„Ambachten mogen niet verloren gaan”
Zijn leven lang strijdt Gerard Verborg (81) voor erkenning van ambachtelijk vakmanschap. Met lede ogen ziet hij de kennis letterlijk wegsterven. „Het is bijna te laat.”
Hij bezit een keur aan ambachtelijk gereedschap. Vaak eeuwenoud. Freesbeitels, schaven, een 18e-eeuwse raamzaag – te veel om op te noemen. Maar Verborg wil ervan af. „Ik word oud en mijn laatste hemd heeft geen zakken. Ik wil wel dat mijn spullen goed terechtkomen.”

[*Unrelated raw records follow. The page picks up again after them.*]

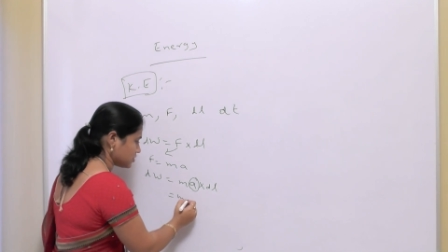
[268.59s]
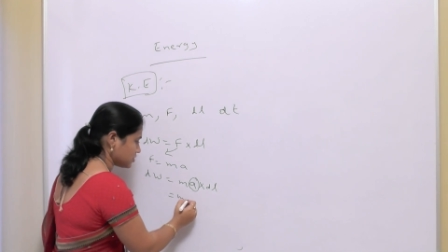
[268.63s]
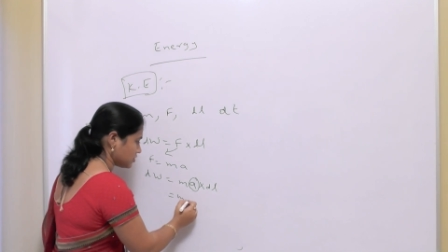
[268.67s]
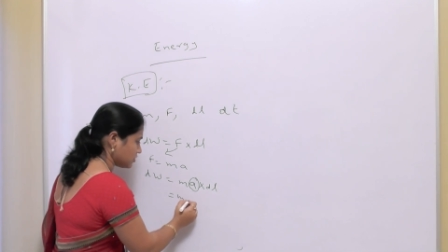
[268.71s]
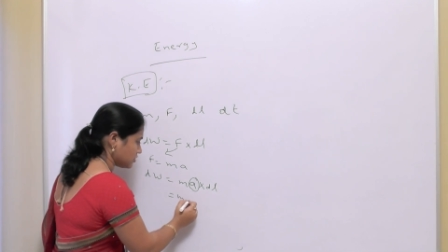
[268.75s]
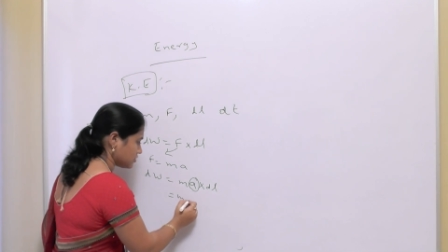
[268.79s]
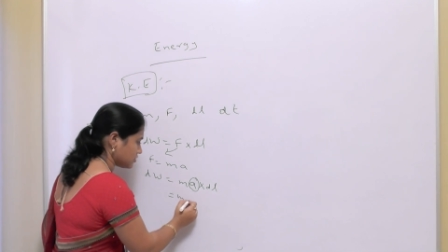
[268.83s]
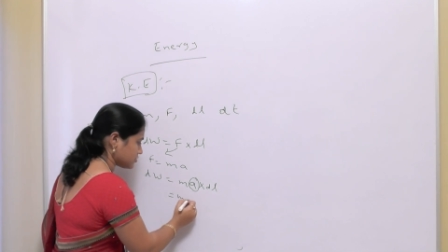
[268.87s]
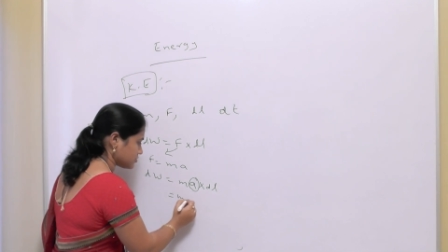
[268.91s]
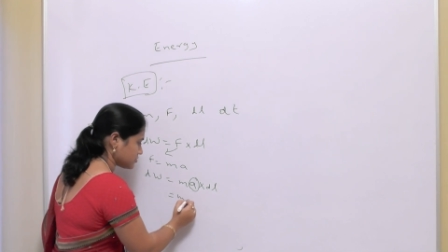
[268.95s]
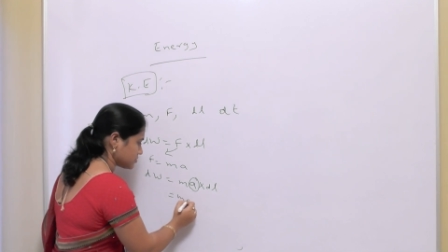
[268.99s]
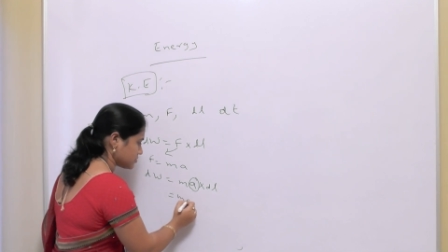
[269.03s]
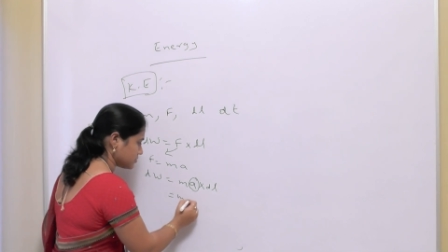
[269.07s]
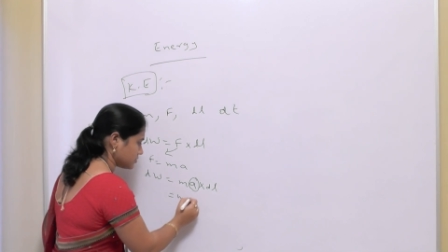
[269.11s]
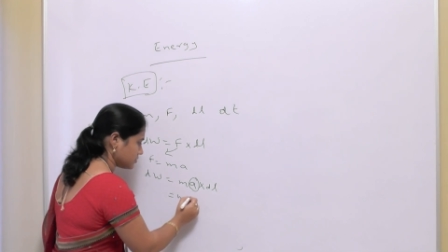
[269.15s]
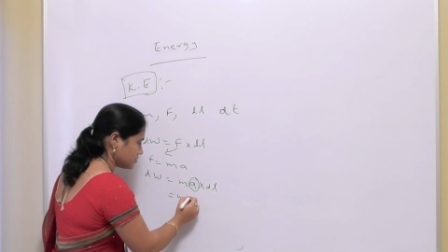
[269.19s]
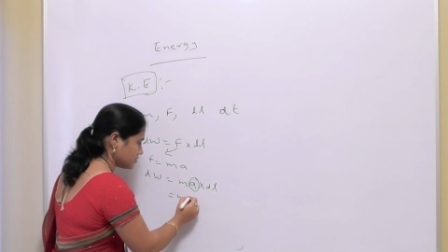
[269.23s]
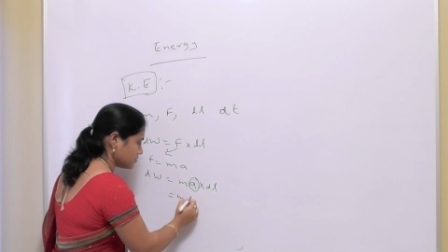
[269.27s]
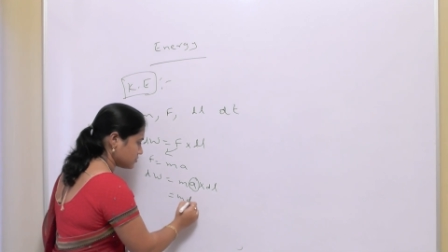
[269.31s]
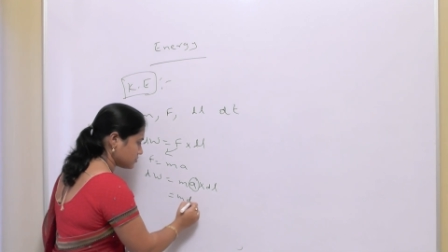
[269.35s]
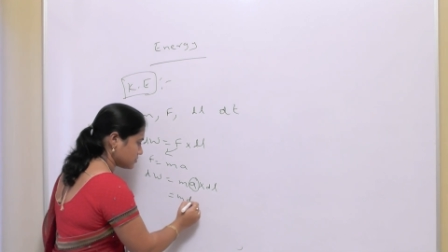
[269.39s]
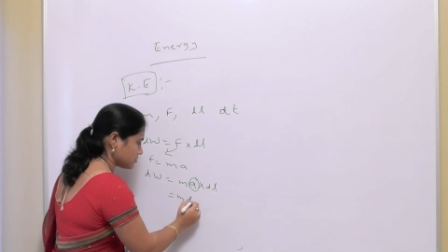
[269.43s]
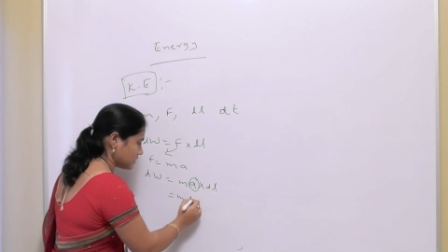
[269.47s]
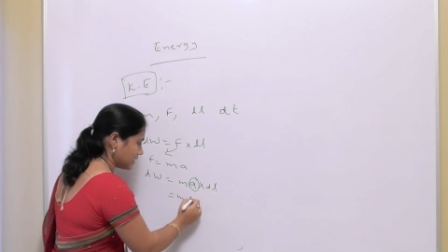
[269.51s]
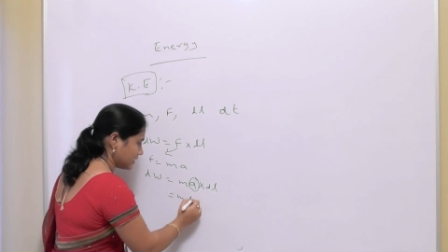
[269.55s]
also.
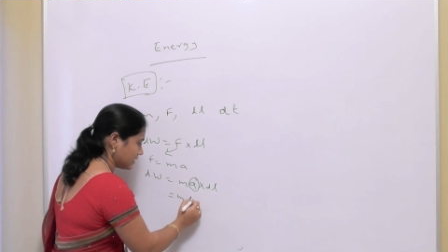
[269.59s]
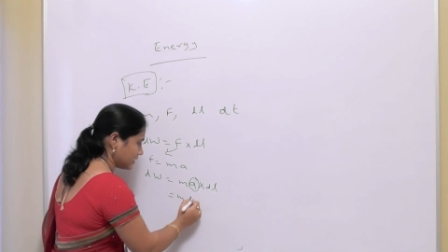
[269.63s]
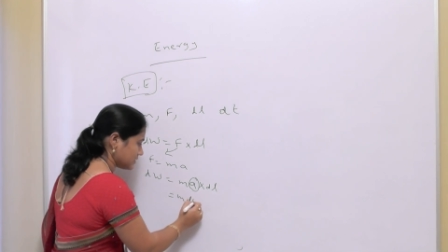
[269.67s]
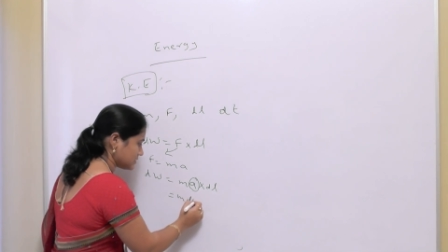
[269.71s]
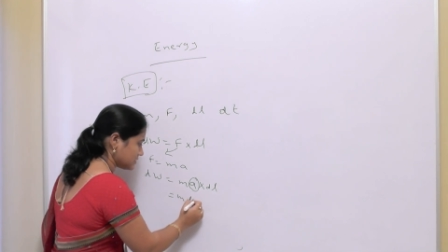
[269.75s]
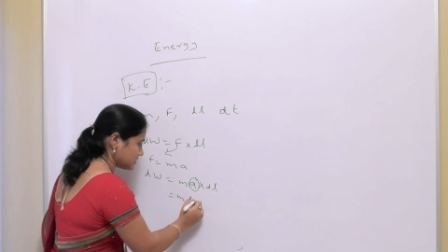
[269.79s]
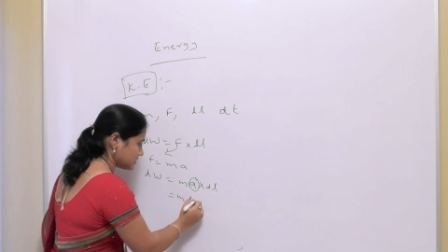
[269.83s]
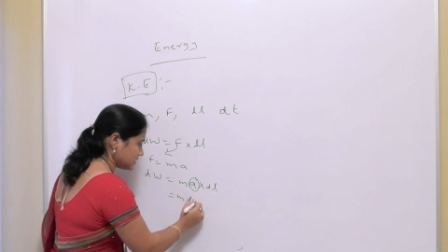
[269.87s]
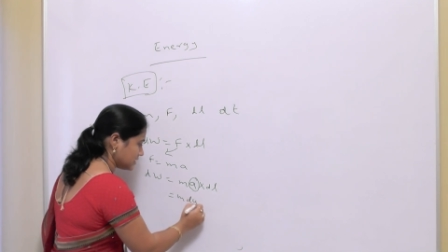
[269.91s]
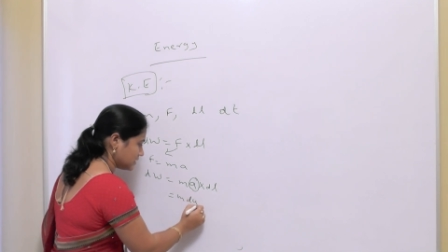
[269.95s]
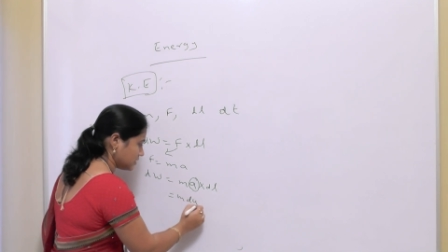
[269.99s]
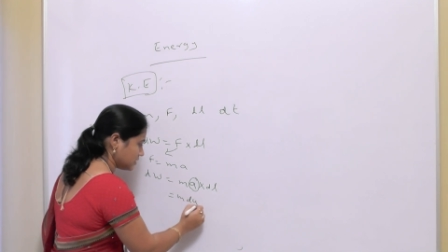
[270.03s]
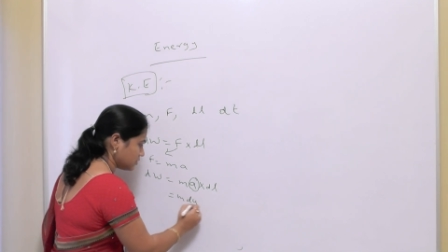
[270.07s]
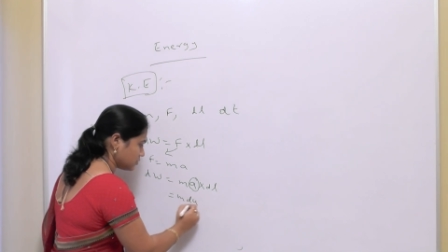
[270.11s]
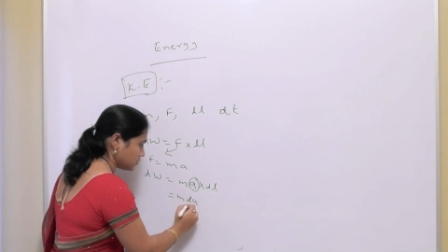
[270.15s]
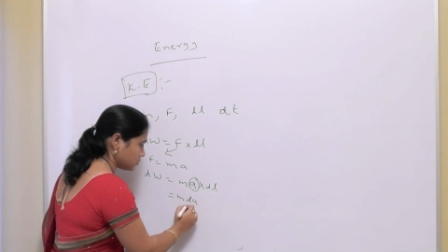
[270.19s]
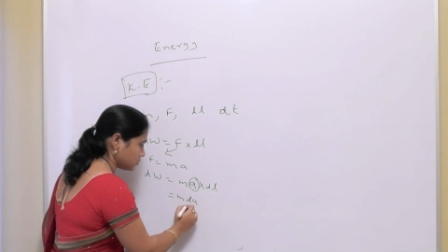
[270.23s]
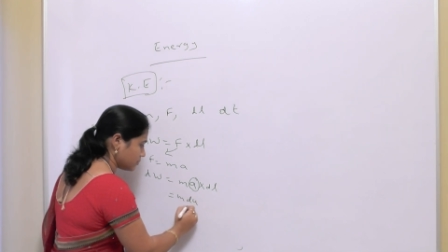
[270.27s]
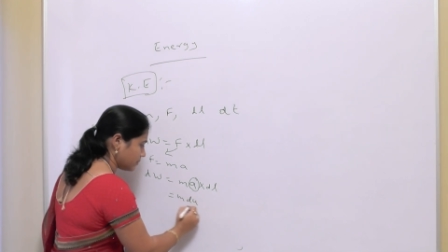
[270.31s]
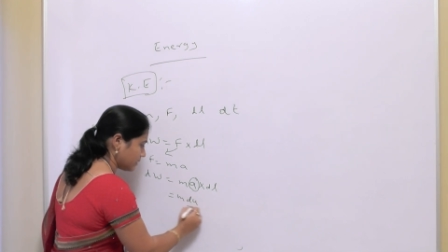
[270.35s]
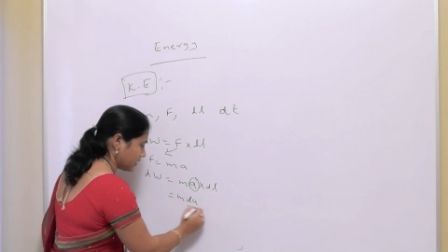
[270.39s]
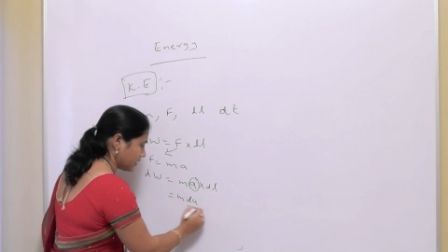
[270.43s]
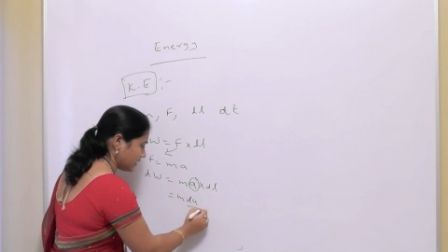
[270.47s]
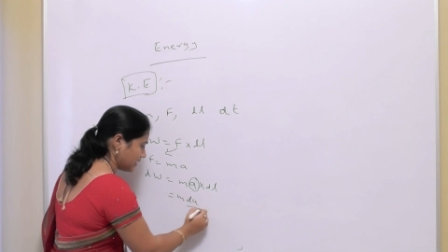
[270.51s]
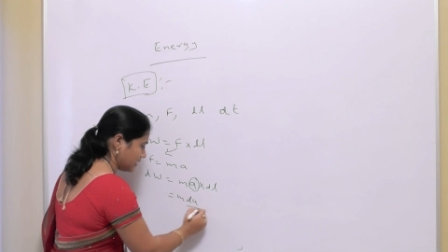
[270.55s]
So that is
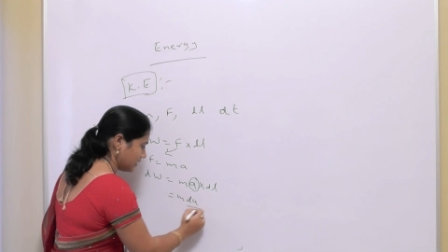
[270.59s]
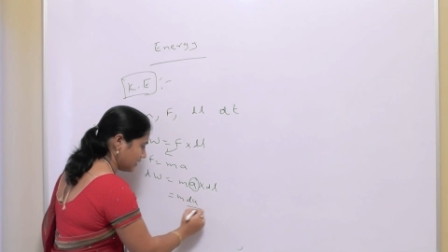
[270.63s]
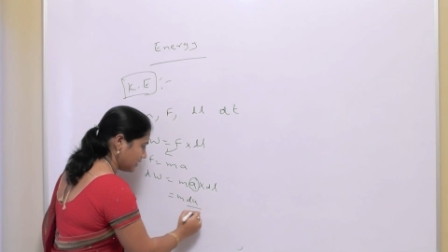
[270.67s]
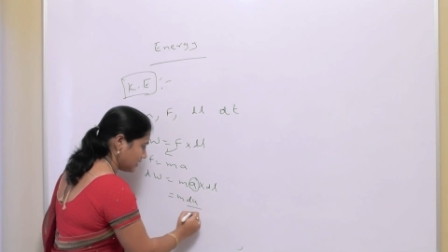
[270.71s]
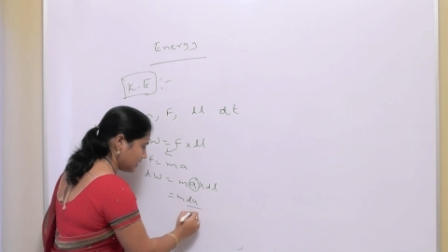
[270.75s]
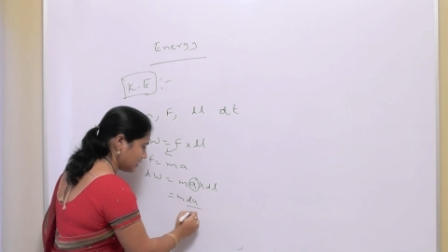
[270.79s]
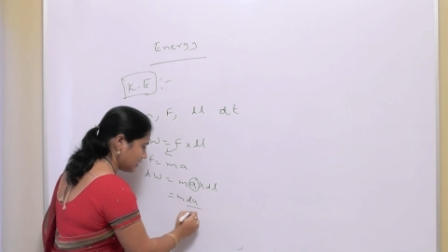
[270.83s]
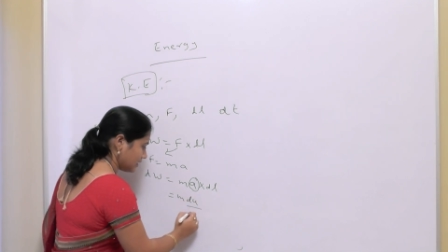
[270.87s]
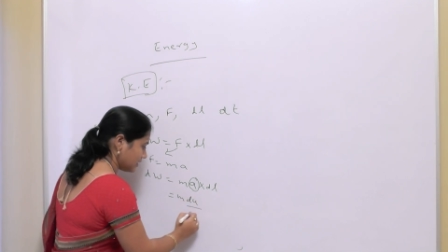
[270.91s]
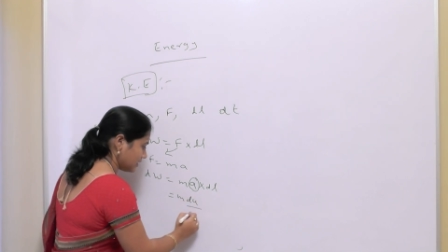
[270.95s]
du by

Ooit bezat de Haastrechtenaar een kolossale verzameling. Zoveel, dat hij er een museum mee kon vullen. Dat gebeurde ook. Het Ambachtsmuseum Verborg verrees in Haastrecht, met 3000 stuks handgereedschap en aandacht voor tientallen ambachten zoals pijpenmaker, leidekker en timmerman. Een hoogtepunt. Prins Claus opende het begin 1977. Verborg: „Claus had grote bewondering voor handwerklui. Hij zag het museum als een ode aan vakmensen. Dat wás het ook.” Wás, want het museum sloot in 1998, tien jaar geleden, zijn deuren.
Hiermee verdween een instituut dat aandacht vroeg voor de waarde van vakmanschap, van eeuwenoude kennis, honderden jaren lang van leermeester op gezel overgedragen. Kennis die verloren dreigt te gaan. „De machines hebben al het werk overgenomen. Maar voor het restaureren van monumentale gebouwen, historische schepen en meubels heb je vakmensen nodig die alles op de oorspronkelijke manier kunnen herstellen. Zulke ambachtslui zijn er bijna niet meer.”
Papegaaienbek
Hoe dat komt, weet Verborg wel. „Er is geen aandacht voor. Op de lts en het mbo leren leerlingen niet meer wat een papegaaienbek, duivejager of kraalojief is. Hun leraren weten het ook niet. Maar als je iets restaureert, moet je weten met welke freesbeitel de maker ervan gewerkt heeft, én dat handmatig kunnen nadoen. Een machine kan dat wel proberen, maar het nooit echt evenaren.”
Vakkennis
Dat de overheid sinds drie jaar structureel miljoenen in onder meer opleidingen tot ambachtelijke beroepen pompt, vervult hem met genoegen. „Eindelijk krijg ik erkenning voor mijn zorgen. Maar het is bijna te laat. De mensen die de vakkennis nog kunnen overdragen zijn oud. Hopelijk geeft het onderwijs zulke zestigers de kans om jongeren op te leiden om ze te leren restaureren. Die kennis mag niet verloren gaan. Echt niet!”